Marcelino Vega, un día de casi medio siglo que siempre termina donde comienza
El 7 de abril de 1981 no fue un día cualquiera. Santo Domingo despierta tenso. Manifestaciones y protestas populares sacuden el escenario capitalino. Radio Mil Informando, su unidad móvil, recorre las calles, convierte en testigo a la población en torno a cualquier acontecimiento relevante. Como la protesta de los empleados del Ayuntamiento en una de las dependencias municipales, ubicada en los alrededores del mercado de la avenida Duarte; sector Villas Agrícolas.

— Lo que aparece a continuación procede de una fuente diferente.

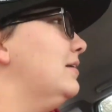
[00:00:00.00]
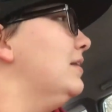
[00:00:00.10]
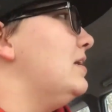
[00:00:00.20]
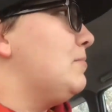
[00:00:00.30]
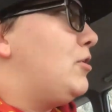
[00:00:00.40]

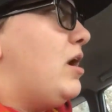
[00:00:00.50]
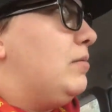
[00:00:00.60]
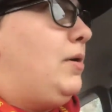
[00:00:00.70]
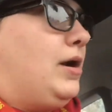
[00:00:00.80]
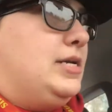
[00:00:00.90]
The
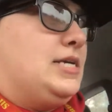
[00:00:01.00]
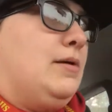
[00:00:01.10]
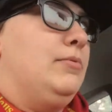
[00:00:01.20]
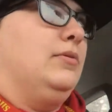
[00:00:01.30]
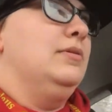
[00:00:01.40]
Democratic Party
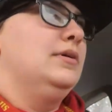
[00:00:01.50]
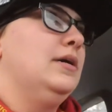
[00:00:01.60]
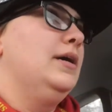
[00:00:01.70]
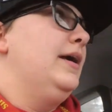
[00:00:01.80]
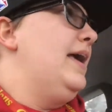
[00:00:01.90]
table.
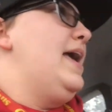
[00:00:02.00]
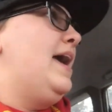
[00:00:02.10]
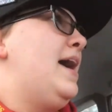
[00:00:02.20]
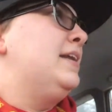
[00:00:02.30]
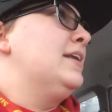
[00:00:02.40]

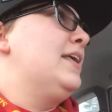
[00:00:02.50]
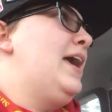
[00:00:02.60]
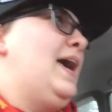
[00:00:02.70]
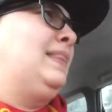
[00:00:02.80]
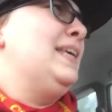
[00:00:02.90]
And
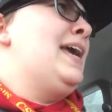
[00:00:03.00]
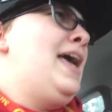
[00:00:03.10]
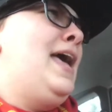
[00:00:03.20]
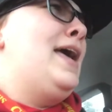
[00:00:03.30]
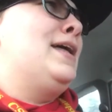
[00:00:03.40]
at the
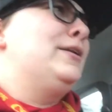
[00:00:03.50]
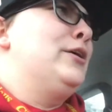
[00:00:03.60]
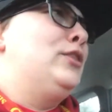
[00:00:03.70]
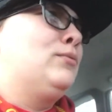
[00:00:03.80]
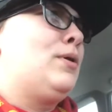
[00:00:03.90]
end,
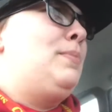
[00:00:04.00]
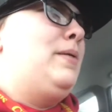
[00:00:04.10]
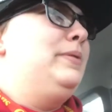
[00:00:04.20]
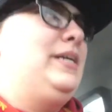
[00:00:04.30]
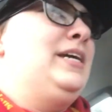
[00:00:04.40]

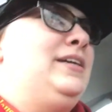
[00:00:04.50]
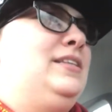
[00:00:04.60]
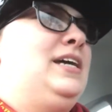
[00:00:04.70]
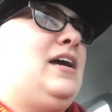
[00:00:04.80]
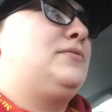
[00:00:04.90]

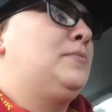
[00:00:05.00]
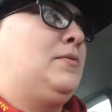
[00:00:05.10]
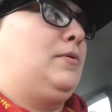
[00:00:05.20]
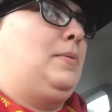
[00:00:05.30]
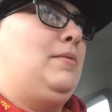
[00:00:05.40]
the guys from
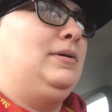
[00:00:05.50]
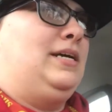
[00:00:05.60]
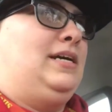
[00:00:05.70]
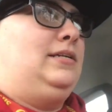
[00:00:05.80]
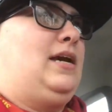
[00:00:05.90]
the
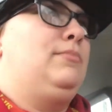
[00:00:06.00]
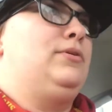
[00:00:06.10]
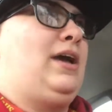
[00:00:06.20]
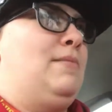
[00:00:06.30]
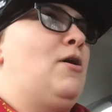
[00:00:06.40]
Republican table
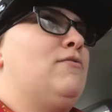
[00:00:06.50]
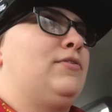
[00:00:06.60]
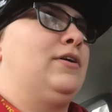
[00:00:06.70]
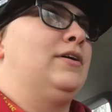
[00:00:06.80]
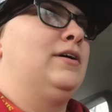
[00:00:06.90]
came
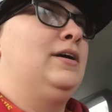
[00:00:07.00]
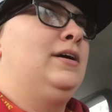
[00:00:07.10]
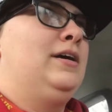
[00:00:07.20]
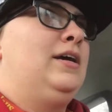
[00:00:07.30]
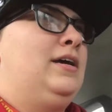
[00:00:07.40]
over,
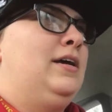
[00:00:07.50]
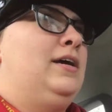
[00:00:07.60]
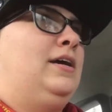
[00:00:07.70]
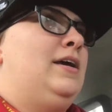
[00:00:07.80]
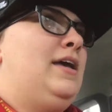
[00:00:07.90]

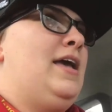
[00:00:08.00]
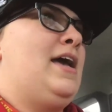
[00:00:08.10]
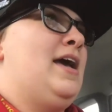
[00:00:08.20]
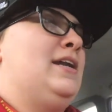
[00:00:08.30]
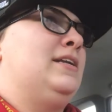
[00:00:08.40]

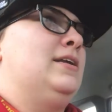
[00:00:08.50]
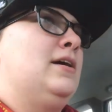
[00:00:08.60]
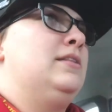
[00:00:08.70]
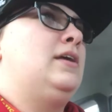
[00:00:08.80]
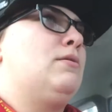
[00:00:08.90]
and
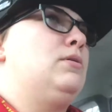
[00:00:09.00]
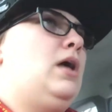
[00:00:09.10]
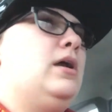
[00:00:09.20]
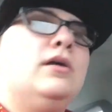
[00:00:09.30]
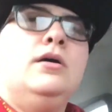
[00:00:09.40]
they were
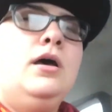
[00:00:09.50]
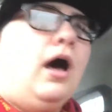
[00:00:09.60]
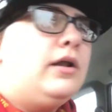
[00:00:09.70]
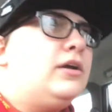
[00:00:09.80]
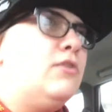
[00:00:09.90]
like,
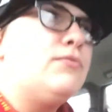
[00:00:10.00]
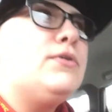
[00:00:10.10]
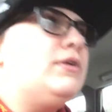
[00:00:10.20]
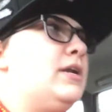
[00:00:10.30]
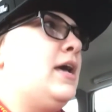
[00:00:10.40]
how'd it go for
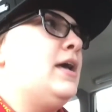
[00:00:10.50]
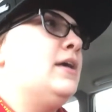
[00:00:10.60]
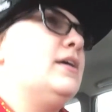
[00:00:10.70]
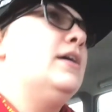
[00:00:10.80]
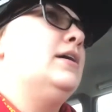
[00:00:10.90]
you today?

Allí habría de reencenderse la llama de la perpetua contienda. Los trabajadores defienden a capa y espada, pancartas y consignas, el derecho a readecuar sus condiciones salariales. Ante la negativa del síndico de entonces, Pedro A. Franco Badía, «el pleito está casao».
Y como habría de esperarse, el vespertino La Noticia, dueño de las tardes junto al legendario tabloide El Nacional, no podía mantenerse al margen. Envió dos de sus más probos y dinámicos reporteros a cubrir el conflicto.
Llegaron. Las trincheras parecían definir una versión criolla pro guerra troyana. En ese punto culminante en que no se podía confirmar con precisión si los hechos habían pasado o todavía no habían comenzado.
Los reporteros observan y exploran como sabuesos. De repente, motivado por la vocación de la edad, un menor que vende periódicos se les acerca. Manuel de Jesús Ciprían Váldez. Hilvanan pareceres como colegas. Intercambian impresiones. El menor rinde su informe mientras obreros y policías, deslindan territorio. Llega una furgoneta con el último contingente de «cacos negros».
Uno de ellos, el cabo Hilario Márquez Miliano o el teniente Sánchez Ulloa, asume cuadre de sicario, a cierta distancia del trío. El fotógrafo que acompaña al redactor, Valentín Pérez Terrero, lo sigue con perspicacia. Pero sin ojeriza. De repente descubre las intenciones del agente, que recarga y direcciona el cañón del fusil hacia ellos… Pero ya era tarde. Los proyectiles se habían anticipado al llamado de advertencia.
El primero en caer abatido es el niño pregonero. La bala siguiente, como si obedeciera a una orden política preconcebida, destroza el corazón del reportero. Libreta, bolígrafo y periódicos navegan en sangre. Milagrosamente, el foto-reportero sobrevive.
«¡Coño Valentín, me mataron!» Exclama Marcelino Vega. Lápida de su destino.
Y a poco menos de medio siglo de la inmisericorde tragedia. A casi cincuenta años de nostálgica impotencia, ese siete (siempre siete) de abril de 1981, siempre empieza donde termina. Y viceversa. Como una úlcera noctámbula, eterna, agrieta el universo, renuente a convalecer. A ser un día cualquiera.